In different parts of the country, most notably in the North and East, there are clashes being reported on inter religious grounds. There are many incidents of religious clergy getting involved in expansionist projects, such as religious conversions or building religious shrines or places of worship in areas where they are less numerous. There have been violent words and incidents where members of one religion have attacked those of other religions. There is also the destruction of ancient religious sites. Those who come across as aggressors have their justifications for what they are doing, and argue that they are actually the victims. Some of these incidents are on social media. What is a matter of concern is that those who engage in violent speech and deeds appear to have significant popular support.
A statement signed by over three hundred persons and addressed to the government states that civil society groups have consistently documented and reported such attacks to relevant authorities. However, charges have never been brought against the perpetrators, despite the conduct of these aggressors being in clear violation of hate-speech and anti-discrimination protections under Sri Lankan law. Public behaviour of this kind is in clear violation of hate-speech and anti-discrimination protections under Sri Lankan law, particularly as provided for in the International Covenant of Civil and Political Rights (ICCPR) Act (ICCPR Act).
The ICCPR Act provides that “No person shall propagate war or advocate national, racial or religious hatred that constitutes incitement to discrimination, hostility, or violence”, and that every person who does so, or who attempts to commit, aids or abets, or threatens to commit such acts, commits an offence that is punishable with up to 10 years imprisonment. The failure of the State to take immediate action to investigate and hold individuals accountable for this type of conduct is an unfortunate abdication of its obligations under law and a failure to uphold constitutional guarantees and the duty to protect all persons from such threats and violence.
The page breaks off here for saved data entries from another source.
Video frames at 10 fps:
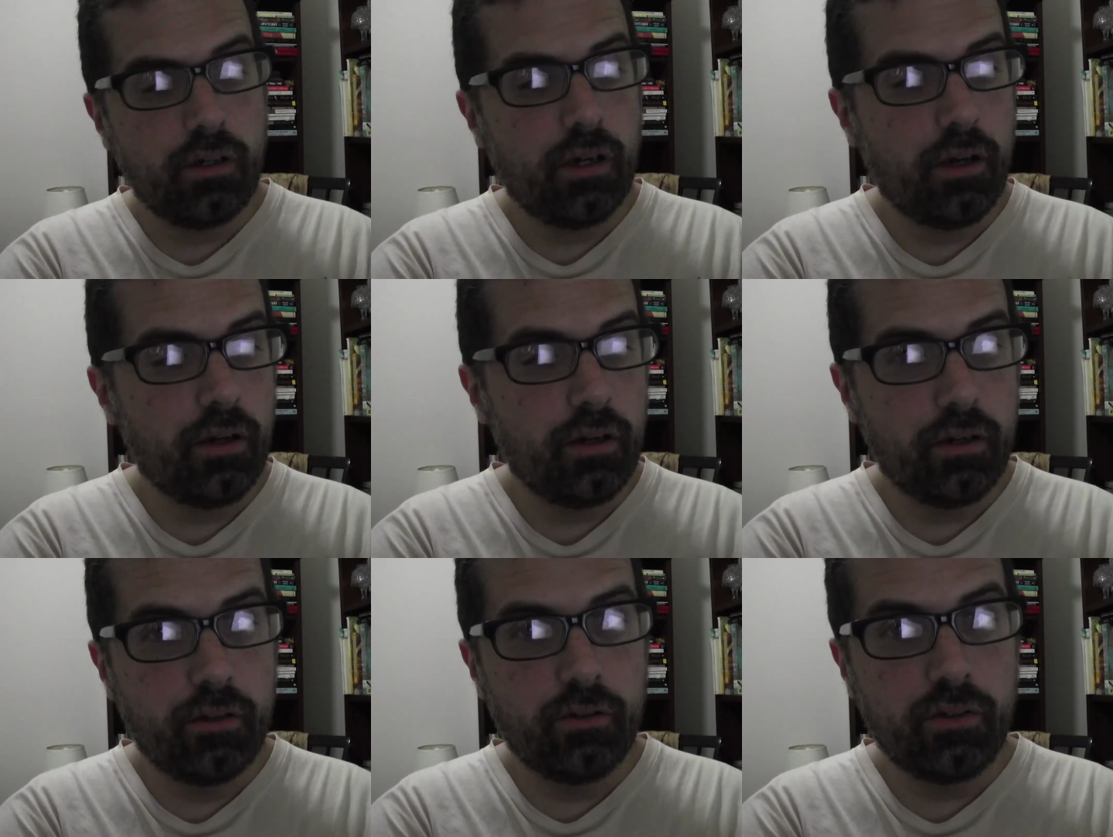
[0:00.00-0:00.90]

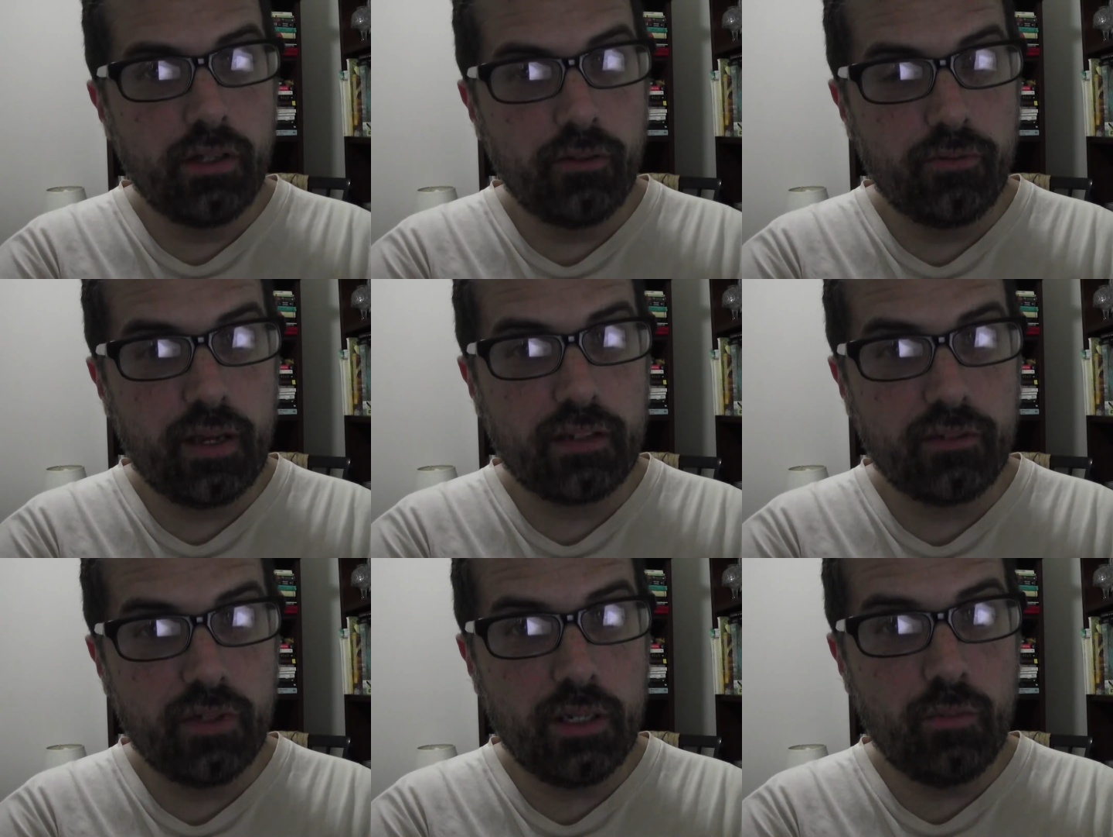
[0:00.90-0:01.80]

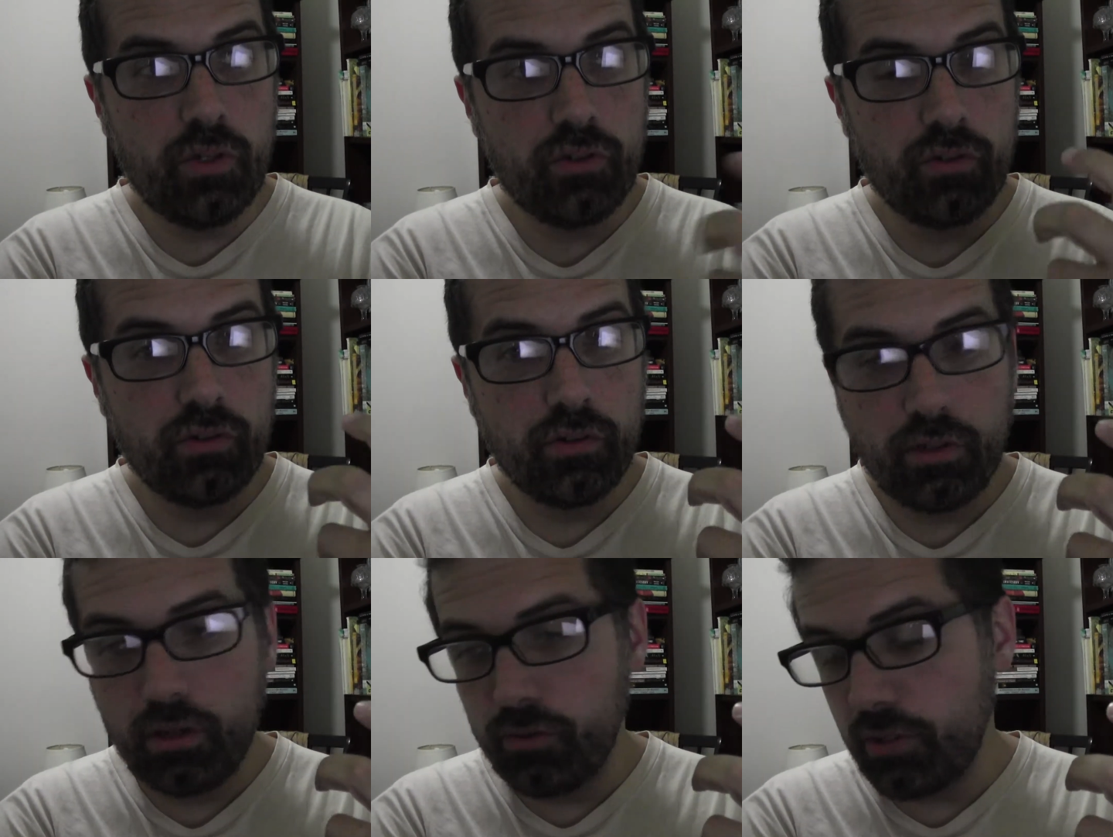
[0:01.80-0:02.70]
an image
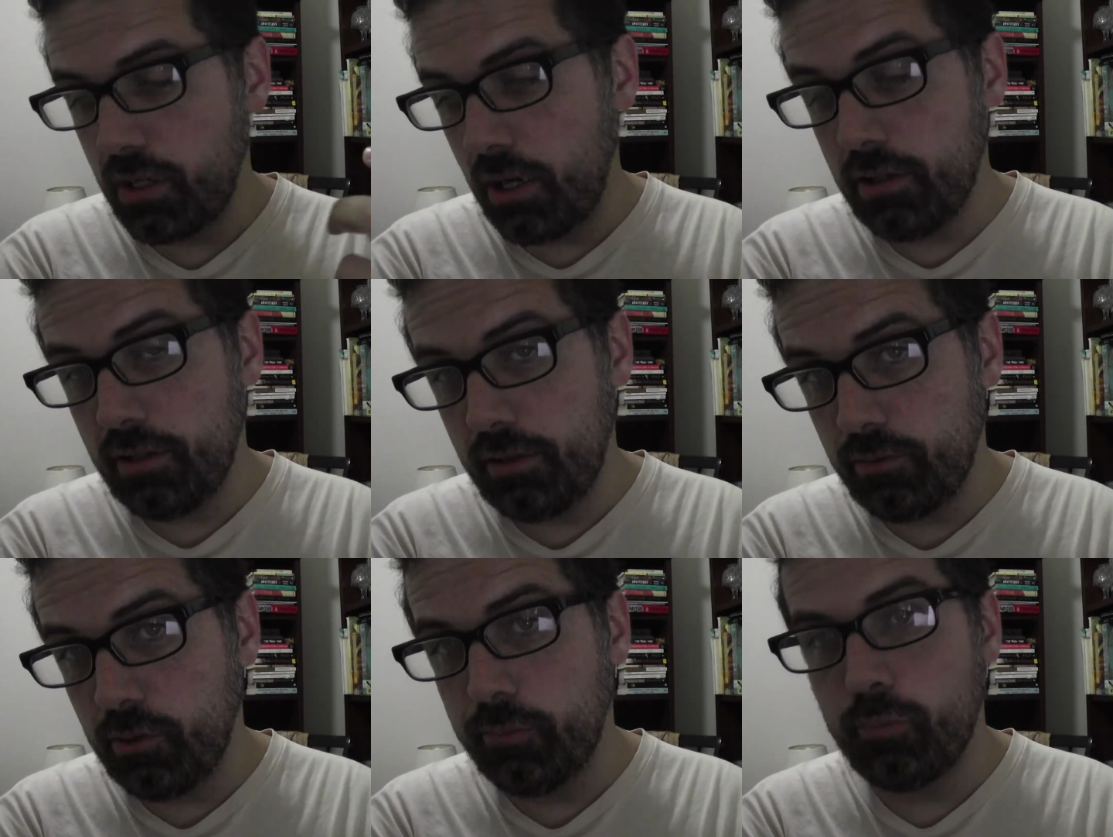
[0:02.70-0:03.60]
on the gut
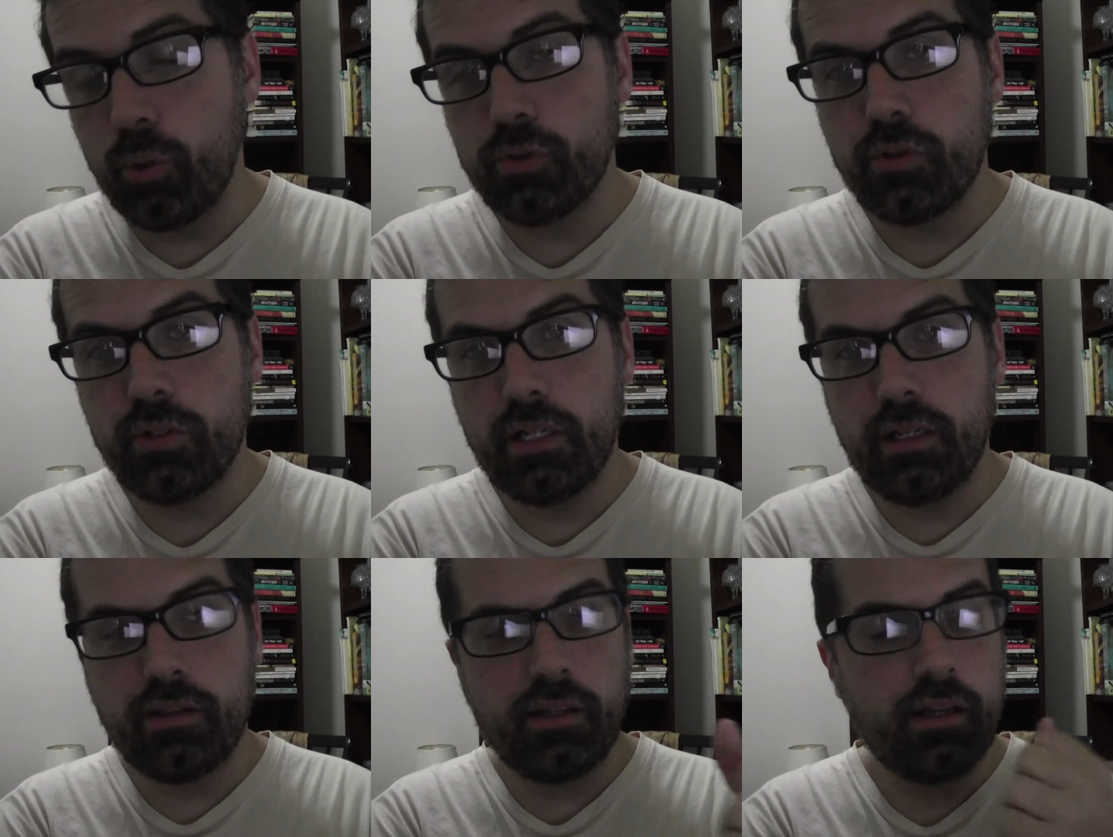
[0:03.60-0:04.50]
level more so than anything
The civil society statement also notes that the police need to adopt a uniform response to acts of religious violence, threats of violence, and hate-speech against religious and ethnic minorities. Under the fundamental principle of equality before the law, all who engage in such conduct must be held to account. It is the obligation of the police to enforce the law equally, without exception. Further, the protection of the tenet of equality must be paramount to all law enforcement authorities. This is critical to reconciliation, to which the government has publicly declared a commitment. The suspected arson attack on Saturday on a Muslim owned warehouse in a Colombo suburb that was previously burned down in 2013 by a mob means that such law enforcement is an urgent priority.